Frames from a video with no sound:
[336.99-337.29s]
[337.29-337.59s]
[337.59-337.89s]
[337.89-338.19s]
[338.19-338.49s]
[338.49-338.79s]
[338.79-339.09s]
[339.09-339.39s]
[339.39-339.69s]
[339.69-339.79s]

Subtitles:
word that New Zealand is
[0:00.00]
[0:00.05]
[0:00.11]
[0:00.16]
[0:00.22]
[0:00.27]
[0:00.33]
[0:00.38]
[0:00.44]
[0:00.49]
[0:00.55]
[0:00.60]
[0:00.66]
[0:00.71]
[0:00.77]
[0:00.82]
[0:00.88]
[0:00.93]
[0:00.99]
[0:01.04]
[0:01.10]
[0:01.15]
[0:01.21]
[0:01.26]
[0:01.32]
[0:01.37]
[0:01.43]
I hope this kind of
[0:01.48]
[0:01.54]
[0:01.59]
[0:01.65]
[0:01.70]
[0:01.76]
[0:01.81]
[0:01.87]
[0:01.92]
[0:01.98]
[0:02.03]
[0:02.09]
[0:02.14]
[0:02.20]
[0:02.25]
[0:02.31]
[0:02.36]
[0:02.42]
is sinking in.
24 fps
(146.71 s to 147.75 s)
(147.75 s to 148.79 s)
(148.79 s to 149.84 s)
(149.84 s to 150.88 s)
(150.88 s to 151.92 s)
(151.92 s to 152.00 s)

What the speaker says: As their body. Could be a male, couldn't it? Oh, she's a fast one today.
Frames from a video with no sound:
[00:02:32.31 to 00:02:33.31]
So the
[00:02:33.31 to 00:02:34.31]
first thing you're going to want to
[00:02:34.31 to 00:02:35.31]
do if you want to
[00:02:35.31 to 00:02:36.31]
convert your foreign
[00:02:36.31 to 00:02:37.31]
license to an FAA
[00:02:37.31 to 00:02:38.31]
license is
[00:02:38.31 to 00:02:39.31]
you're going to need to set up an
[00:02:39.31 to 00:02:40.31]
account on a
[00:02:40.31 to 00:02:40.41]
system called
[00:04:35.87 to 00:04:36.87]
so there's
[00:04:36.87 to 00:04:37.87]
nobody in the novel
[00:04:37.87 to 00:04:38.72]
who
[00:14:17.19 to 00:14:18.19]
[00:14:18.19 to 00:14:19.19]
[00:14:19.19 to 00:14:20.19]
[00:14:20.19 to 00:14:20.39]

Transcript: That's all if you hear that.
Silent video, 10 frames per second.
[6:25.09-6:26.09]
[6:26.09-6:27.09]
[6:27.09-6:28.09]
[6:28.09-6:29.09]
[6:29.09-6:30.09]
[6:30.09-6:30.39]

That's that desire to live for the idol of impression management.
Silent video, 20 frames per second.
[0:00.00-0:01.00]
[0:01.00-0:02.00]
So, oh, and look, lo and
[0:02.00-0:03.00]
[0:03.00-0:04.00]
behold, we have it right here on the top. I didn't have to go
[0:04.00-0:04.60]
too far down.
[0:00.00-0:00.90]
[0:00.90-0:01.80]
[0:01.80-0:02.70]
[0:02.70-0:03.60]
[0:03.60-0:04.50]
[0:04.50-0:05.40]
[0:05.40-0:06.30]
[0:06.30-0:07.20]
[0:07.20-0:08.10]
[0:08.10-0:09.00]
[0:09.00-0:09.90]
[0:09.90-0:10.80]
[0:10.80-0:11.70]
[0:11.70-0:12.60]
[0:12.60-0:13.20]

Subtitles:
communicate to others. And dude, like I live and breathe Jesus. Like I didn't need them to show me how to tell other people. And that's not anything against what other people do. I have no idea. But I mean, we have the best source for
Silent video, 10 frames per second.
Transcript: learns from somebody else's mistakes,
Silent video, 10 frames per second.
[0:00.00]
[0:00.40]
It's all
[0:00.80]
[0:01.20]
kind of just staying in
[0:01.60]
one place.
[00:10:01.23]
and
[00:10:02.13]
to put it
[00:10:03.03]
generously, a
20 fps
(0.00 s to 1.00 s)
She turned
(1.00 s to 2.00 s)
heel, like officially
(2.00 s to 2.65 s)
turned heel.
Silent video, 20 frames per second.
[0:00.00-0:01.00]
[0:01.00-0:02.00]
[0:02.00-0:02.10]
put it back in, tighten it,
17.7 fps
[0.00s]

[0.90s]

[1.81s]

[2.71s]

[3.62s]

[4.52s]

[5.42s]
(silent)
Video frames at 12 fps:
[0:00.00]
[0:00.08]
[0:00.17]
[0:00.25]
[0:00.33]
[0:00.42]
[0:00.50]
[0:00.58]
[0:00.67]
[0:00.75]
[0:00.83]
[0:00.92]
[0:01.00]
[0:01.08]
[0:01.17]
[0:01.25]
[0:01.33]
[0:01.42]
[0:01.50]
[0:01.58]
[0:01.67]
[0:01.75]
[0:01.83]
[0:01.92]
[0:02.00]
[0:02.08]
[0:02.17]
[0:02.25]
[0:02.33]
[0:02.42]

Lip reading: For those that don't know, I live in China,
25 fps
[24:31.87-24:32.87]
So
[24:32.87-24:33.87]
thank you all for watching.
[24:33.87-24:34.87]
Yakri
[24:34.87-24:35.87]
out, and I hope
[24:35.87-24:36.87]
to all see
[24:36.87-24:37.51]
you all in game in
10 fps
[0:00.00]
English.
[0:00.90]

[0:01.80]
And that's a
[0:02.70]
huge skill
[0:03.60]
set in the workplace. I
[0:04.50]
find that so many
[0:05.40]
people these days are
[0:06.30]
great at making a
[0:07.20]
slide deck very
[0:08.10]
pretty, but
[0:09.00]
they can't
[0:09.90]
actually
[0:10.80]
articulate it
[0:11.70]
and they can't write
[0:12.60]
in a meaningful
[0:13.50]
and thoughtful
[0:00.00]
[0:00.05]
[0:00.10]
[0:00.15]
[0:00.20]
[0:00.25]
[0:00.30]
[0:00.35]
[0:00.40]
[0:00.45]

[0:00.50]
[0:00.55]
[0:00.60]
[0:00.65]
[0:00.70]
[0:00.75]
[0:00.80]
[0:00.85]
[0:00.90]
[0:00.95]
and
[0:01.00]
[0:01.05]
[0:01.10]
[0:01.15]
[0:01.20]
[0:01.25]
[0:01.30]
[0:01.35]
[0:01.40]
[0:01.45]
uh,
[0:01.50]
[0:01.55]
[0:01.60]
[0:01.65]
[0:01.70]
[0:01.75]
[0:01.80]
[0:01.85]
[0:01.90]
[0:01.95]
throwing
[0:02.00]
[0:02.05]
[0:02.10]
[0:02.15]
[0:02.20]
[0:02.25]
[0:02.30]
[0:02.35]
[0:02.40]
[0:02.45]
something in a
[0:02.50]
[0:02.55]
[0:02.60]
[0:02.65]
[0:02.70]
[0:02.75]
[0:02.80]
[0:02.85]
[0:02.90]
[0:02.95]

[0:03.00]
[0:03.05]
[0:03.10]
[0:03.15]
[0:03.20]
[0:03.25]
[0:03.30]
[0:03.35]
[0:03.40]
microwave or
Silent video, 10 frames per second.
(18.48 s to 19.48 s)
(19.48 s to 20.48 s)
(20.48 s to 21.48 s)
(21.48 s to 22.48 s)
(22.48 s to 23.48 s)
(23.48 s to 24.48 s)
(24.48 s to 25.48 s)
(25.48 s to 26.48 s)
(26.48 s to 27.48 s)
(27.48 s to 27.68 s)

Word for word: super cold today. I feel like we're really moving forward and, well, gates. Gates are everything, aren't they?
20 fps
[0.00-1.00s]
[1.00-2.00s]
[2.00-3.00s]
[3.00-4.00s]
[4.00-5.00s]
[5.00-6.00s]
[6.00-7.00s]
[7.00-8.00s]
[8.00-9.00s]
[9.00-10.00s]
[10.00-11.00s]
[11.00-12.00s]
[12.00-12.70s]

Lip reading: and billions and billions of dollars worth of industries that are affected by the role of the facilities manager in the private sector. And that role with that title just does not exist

→ EXERCISE INSTRUCTIONS
Look above for the line containing "(21.48 s to 22.48 s)". Output from there through the line containing "[12.00-12.70s]", exactly and inclusively.

→ EXPECTED OUTPUT
(21.48 s to 22.48 s)
(22.48 s to 23.48 s)
(23.48 s to 24.48 s)
(24.48 s to 25.48 s)
(25.48 s to 26.48 s)
(26.48 s to 27.48 s)
(27.48 s to 27.68 s)

Word for word: super cold today. I feel like we're really moving forward and, well, gates. Gates are everything, aren't they?
20 fps
[0.00-1.00s]
[1.00-2.00s]
[2.00-3.00s]
[3.00-4.00s]
[4.00-5.00s]
[5.00-6.00s]
[6.00-7.00s]
[7.00-8.00s]
[8.00-9.00s]
[9.00-10.00s]
[10.00-11.00s]
[11.00-12.00s]
[12.00-12.70s]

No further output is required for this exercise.